Eine Studie der Credit Suisse sieht Graubünden bei der Standortqualität auf Rang 23 von 26. Hauptgrund für das schlechte Abschneiden ist die abgeschiedene Lage.

Blick von einem Berg auf das Churer Rheintal hinab.

Bildlegende: Das Churer Rheintal ist für Unternehmen die attraktivste Region Graubündens. Keystone

Durch die anspruchsvolle Topographie seien die verschiedenen Regionen schwierig zu erreichen, so die Studie. Hinter Graubünden liegen nur noch die Kantone Neuenburg, Wallis und Jura.

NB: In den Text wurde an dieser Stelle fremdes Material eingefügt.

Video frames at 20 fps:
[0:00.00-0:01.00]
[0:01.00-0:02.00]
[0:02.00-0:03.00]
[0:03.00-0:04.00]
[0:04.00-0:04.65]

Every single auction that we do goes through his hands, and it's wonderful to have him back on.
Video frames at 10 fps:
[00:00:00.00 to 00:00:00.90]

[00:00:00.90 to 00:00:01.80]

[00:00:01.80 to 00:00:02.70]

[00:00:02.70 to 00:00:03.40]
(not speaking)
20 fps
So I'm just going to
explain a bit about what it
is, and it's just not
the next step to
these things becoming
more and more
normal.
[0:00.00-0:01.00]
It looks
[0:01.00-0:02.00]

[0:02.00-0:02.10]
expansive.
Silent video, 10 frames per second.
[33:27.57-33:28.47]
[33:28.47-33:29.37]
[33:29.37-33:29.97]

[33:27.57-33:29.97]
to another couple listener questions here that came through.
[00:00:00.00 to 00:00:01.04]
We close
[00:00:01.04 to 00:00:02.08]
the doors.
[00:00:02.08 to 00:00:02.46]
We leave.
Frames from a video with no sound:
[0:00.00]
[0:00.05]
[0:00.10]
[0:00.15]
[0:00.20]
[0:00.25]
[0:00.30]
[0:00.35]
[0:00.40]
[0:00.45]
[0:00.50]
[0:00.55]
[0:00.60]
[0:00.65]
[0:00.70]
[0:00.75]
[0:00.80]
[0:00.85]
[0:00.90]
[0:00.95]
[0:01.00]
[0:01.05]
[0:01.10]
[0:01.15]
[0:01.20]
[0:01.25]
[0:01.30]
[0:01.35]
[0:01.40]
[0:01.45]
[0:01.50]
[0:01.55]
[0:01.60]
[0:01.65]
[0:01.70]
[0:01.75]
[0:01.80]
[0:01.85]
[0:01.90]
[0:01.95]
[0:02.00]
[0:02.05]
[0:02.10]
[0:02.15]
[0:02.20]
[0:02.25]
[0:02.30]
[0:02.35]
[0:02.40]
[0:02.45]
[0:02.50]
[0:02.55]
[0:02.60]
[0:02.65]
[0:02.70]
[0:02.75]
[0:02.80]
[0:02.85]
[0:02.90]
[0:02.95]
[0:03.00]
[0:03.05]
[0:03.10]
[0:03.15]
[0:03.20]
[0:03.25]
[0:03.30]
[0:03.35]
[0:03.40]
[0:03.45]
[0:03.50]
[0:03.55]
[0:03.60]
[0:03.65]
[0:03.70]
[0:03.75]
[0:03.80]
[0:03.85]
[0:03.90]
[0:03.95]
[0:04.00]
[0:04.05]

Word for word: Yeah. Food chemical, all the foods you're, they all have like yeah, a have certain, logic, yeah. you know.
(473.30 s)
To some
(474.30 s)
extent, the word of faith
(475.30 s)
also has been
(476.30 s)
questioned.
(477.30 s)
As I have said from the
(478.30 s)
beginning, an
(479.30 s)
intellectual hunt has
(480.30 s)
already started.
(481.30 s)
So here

Nicht alle Bündner Regionen seien jedoch gemäss der Untersuchung gleich unattraktiv, sagte Thomas Rühl von der Credit Suisse gegenüber dem «Regionaljournal Graubünden» von Radio SRF. So schneide das Churer Rheintal verglichen mit anderen Regionen in der Schweiz durchaus gut ab.

Beim Kanton Graubünden zeigt man sich nicht erfreut, sieht aber ebenfalls die Problematik der Peripherie. Verbesserungspotential ortet man beim Kanton insbesondere im Bereich von Bildungsangeboten, sowie im weiteren Ausbau von Strasse und Schiene.